* _Task to carry out_
A single number is expected: the count of lines in the records below that contain "with".

* _Listed records_
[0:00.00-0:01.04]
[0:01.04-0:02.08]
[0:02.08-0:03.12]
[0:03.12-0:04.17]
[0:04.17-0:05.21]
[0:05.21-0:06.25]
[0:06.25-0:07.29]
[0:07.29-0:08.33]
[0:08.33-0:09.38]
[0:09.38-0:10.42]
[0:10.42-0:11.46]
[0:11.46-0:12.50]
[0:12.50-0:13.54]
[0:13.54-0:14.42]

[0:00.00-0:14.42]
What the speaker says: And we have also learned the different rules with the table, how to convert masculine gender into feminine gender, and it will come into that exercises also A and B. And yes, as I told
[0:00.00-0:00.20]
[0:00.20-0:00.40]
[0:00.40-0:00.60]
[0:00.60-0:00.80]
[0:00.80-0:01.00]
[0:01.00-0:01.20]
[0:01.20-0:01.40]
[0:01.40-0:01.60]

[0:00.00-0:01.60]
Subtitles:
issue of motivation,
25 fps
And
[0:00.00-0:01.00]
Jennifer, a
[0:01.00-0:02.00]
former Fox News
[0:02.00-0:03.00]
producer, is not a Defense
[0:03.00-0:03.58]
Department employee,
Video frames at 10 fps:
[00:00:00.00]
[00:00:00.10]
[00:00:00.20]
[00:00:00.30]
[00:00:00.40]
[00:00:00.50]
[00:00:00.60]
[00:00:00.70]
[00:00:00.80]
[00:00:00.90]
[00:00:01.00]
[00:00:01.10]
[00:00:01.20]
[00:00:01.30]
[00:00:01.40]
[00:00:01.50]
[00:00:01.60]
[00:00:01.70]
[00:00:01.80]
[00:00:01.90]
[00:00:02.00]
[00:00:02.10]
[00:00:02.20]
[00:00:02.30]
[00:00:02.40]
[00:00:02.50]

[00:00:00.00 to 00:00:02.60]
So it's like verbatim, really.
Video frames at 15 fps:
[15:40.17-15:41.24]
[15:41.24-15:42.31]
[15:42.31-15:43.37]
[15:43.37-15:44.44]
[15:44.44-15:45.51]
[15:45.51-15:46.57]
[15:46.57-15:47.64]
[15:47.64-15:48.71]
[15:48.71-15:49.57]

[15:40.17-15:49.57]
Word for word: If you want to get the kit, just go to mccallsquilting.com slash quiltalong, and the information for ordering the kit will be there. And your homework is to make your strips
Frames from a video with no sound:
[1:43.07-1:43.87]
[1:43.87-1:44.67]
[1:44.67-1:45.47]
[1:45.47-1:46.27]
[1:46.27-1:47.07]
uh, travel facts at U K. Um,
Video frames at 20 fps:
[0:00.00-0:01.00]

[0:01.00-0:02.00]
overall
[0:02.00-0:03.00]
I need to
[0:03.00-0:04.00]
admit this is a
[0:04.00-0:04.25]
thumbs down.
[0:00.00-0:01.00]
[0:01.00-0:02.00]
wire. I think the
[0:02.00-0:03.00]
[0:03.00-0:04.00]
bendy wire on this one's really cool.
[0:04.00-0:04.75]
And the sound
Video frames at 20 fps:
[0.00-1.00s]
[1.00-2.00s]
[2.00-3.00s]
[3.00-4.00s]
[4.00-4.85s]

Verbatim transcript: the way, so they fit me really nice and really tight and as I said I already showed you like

* _Written reply_
2